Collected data
• • • •

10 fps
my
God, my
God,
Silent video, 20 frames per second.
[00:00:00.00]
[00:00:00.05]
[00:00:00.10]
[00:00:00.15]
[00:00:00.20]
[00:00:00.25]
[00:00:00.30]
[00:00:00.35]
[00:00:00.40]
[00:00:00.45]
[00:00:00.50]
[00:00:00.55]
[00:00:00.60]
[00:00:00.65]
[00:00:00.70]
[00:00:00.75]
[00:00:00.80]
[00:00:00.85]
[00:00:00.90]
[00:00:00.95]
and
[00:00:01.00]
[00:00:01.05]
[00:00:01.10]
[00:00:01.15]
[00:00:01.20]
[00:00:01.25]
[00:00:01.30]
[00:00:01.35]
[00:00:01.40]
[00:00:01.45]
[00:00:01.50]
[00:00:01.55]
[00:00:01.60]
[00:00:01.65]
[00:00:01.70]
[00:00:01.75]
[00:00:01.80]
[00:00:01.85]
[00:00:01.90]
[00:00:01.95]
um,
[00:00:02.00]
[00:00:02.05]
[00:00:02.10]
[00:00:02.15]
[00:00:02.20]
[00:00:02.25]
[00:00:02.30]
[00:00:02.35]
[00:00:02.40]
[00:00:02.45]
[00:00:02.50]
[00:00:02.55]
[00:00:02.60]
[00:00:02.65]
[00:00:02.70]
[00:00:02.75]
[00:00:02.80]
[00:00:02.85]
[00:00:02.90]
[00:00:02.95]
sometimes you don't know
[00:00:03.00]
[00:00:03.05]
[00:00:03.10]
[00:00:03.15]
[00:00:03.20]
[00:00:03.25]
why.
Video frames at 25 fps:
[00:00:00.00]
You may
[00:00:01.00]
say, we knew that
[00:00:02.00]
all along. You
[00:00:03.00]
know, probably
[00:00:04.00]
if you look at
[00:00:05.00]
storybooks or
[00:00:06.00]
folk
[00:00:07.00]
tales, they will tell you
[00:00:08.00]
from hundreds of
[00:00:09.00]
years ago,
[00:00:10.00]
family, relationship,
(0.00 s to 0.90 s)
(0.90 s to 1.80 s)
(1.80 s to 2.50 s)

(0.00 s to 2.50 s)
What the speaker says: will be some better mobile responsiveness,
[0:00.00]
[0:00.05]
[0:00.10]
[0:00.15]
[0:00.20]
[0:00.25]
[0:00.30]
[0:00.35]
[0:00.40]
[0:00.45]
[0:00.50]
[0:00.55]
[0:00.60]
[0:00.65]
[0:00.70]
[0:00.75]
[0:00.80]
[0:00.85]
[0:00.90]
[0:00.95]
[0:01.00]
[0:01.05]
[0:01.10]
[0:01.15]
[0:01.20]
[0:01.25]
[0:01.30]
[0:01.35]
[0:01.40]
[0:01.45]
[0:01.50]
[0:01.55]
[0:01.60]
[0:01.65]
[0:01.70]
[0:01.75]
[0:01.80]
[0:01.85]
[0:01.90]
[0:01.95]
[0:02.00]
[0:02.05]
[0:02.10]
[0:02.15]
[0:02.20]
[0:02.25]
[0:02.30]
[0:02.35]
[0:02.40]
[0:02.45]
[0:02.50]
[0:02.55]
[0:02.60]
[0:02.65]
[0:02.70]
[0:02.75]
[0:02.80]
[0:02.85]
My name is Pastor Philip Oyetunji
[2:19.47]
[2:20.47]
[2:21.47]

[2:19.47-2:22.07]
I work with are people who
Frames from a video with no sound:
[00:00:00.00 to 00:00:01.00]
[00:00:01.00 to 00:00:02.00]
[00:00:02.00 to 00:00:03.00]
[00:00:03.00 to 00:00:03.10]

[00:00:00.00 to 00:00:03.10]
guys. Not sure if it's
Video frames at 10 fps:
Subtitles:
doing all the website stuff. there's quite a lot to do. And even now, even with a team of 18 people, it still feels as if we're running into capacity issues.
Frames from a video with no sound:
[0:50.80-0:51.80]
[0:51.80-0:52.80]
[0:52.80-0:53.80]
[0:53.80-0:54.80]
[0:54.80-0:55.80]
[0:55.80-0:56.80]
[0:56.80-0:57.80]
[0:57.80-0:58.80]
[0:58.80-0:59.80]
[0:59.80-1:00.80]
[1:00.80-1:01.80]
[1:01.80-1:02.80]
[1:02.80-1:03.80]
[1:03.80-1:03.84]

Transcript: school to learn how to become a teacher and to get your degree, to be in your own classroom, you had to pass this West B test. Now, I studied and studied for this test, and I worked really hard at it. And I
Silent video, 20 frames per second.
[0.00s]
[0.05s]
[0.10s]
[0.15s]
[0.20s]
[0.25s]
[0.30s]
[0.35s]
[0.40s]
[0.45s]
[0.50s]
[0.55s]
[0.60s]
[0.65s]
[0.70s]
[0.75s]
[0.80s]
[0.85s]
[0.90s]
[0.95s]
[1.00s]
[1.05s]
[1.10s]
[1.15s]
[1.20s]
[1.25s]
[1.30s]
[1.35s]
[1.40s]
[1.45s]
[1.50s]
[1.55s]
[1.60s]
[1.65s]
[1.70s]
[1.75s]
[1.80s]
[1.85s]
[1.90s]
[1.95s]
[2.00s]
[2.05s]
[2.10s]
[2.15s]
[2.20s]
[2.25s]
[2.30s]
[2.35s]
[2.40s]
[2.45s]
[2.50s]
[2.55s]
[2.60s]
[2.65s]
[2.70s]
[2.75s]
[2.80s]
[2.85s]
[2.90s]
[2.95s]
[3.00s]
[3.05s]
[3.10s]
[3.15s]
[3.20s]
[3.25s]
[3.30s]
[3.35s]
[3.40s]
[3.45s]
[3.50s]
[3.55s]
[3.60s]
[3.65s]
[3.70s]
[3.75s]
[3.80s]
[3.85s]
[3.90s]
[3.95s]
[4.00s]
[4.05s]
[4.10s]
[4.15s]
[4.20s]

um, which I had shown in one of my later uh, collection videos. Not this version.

• • • •

Instructions for the task:
Word for word, restate all of the data shown above.

Solution to this task:
10 fps
my
God, my
God,
Silent video, 20 frames per second.
[00:00:00.00]
[00:00:00.05]
[00:00:00.10]
[00:00:00.15]
[00:00:00.20]
[00:00:00.25]
[00:00:00.30]
[00:00:00.35]
[00:00:00.40]
[00:00:00.45]
[00:00:00.50]
[00:00:00.55]
[00:00:00.60]
[00:00:00.65]
[00:00:00.70]
[00:00:00.75]
[00:00:00.80]
[00:00:00.85]
[00:00:00.90]
[00:00:00.95]
and
[00:00:01.00]
[00:00:01.05]
[00:00:01.10]
[00:00:01.15]
[00:00:01.20]
[00:00:01.25]
[00:00:01.30]
[00:00:01.35]
[00:00:01.40]
[00:00:01.45]
[00:00:01.50]
[00:00:01.55]
[00:00:01.60]
[00:00:01.65]
[00:00:01.70]
[00:00:01.75]
[00:00:01.80]
[00:00:01.85]
[00:00:01.90]
[00:00:01.95]
um,
[00:00:02.00]
[00:00:02.05]
[00:00:02.10]
[00:00:02.15]
[00:00:02.20]
[00:00:02.25]
[00:00:02.30]
[00:00:02.35]
[00:00:02.40]
[00:00:02.45]
[00:00:02.50]
[00:00:02.55]
[00:00:02.60]
[00:00:02.65]
[00:00:02.70]
[00:00:02.75]
[00:00:02.80]
[00:00:02.85]
[00:00:02.90]
[00:00:02.95]
sometimes you don't know
[00:00:03.00]
[00:00:03.05]
[00:00:03.10]
[00:00:03.15]
[00:00:03.20]
[00:00:03.25]
why.
Video frames at 25 fps:
[00:00:00.00]
You may
[00:00:01.00]
say, we knew that
[00:00:02.00]
all along. You
[00:00:03.00]
know, probably
[00:00:04.00]
if you look at
[00:00:05.00]
storybooks or
[00:00:06.00]
folk
[00:00:07.00]
tales, they will tell you
[00:00:08.00]
from hundreds of
[00:00:09.00]
years ago,
[00:00:10.00]
family, relationship,
(0.00 s to 0.90 s)
(0.90 s to 1.80 s)
(1.80 s to 2.50 s)

(0.00 s to 2.50 s)
What the speaker says: will be some better mobile responsiveness,
[0:00.00]
[0:00.05]
[0:00.10]
[0:00.15]
[0:00.20]
[0:00.25]
[0:00.30]
[0:00.35]
[0:00.40]
[0:00.45]
[0:00.50]
[0:00.55]
[0:00.60]
[0:00.65]
[0:00.70]
[0:00.75]
[0:00.80]
[0:00.85]
[0:00.90]
[0:00.95]
[0:01.00]
[0:01.05]
[0:01.10]
[0:01.15]
[0:01.20]
[0:01.25]
[0:01.30]
[0:01.35]
[0:01.40]
[0:01.45]
[0:01.50]
[0:01.55]
[0:01.60]
[0:01.65]
[0:01.70]
[0:01.75]
[0:01.80]
[0:01.85]
[0:01.90]
[0:01.95]
[0:02.00]
[0:02.05]
[0:02.10]
[0:02.15]
[0:02.20]
[0:02.25]
[0:02.30]
[0:02.35]
[0:02.40]
[0:02.45]
[0:02.50]
[0:02.55]
[0:02.60]
[0:02.65]
[0:02.70]
[0:02.75]
[0:02.80]
[0:02.85]
My name is Pastor Philip Oyetunji
[2:19.47]
[2:20.47]
[2:21.47]

[2:19.47-2:22.07]
I work with are people who
Frames from a video with no sound:
[00:00:00.00 to 00:00:01.00]
[00:00:01.00 to 00:00:02.00]
[00:00:02.00 to 00:00:03.00]
[00:00:03.00 to 00:00:03.10]

[00:00:00.00 to 00:00:03.10]
guys. Not sure if it's
Video frames at 10 fps:
Subtitles:
doing all the website stuff. there's quite a lot to do. And even now, even with a team of 18 people, it still feels as if we're running into capacity issues.
Frames from a video with no sound:
[0:50.80-0:51.80]
[0:51.80-0:52.80]
[0:52.80-0:53.80]
[0:53.80-0:54.80]
[0:54.80-0:55.80]
[0:55.80-0:56.80]
[0:56.80-0:57.80]
[0:57.80-0:58.80]
[0:58.80-0:59.80]
[0:59.80-1:00.80]
[1:00.80-1:01.80]
[1:01.80-1:02.80]
[1:02.80-1:03.80]
[1:03.80-1:03.84]

Transcript: school to learn how to become a teacher and to get your degree, to be in your own classroom, you had to pass this West B test. Now, I studied and studied for this test, and I worked really hard at it. And I
Silent video, 20 frames per second.
[0.00s]
[0.05s]
[0.10s]
[0.15s]
[0.20s]
[0.25s]
[0.30s]
[0.35s]
[0.40s]
[0.45s]
[0.50s]
[0.55s]
[0.60s]
[0.65s]
[0.70s]
[0.75s]
[0.80s]
[0.85s]
[0.90s]
[0.95s]
[1.00s]
[1.05s]
[1.10s]
[1.15s]
[1.20s]
[1.25s]
[1.30s]
[1.35s]
[1.40s]
[1.45s]
[1.50s]
[1.55s]
[1.60s]
[1.65s]
[1.70s]
[1.75s]
[1.80s]
[1.85s]
[1.90s]
[1.95s]
[2.00s]
[2.05s]
[2.10s]
[2.15s]
[2.20s]
[2.25s]
[2.30s]
[2.35s]
[2.40s]
[2.45s]
[2.50s]
[2.55s]
[2.60s]
[2.65s]
[2.70s]
[2.75s]
[2.80s]
[2.85s]
[2.90s]
[2.95s]
[3.00s]
[3.05s]
[3.10s]
[3.15s]
[3.20s]
[3.25s]
[3.30s]
[3.35s]
[3.40s]
[3.45s]
[3.50s]
[3.55s]
[3.60s]
[3.65s]
[3.70s]
[3.75s]
[3.80s]
[3.85s]
[3.90s]
[3.95s]
[4.00s]
[4.05s]
[4.10s]
[4.15s]
[4.20s]

um, which I had shown in one of my later uh, collection videos. Not this version.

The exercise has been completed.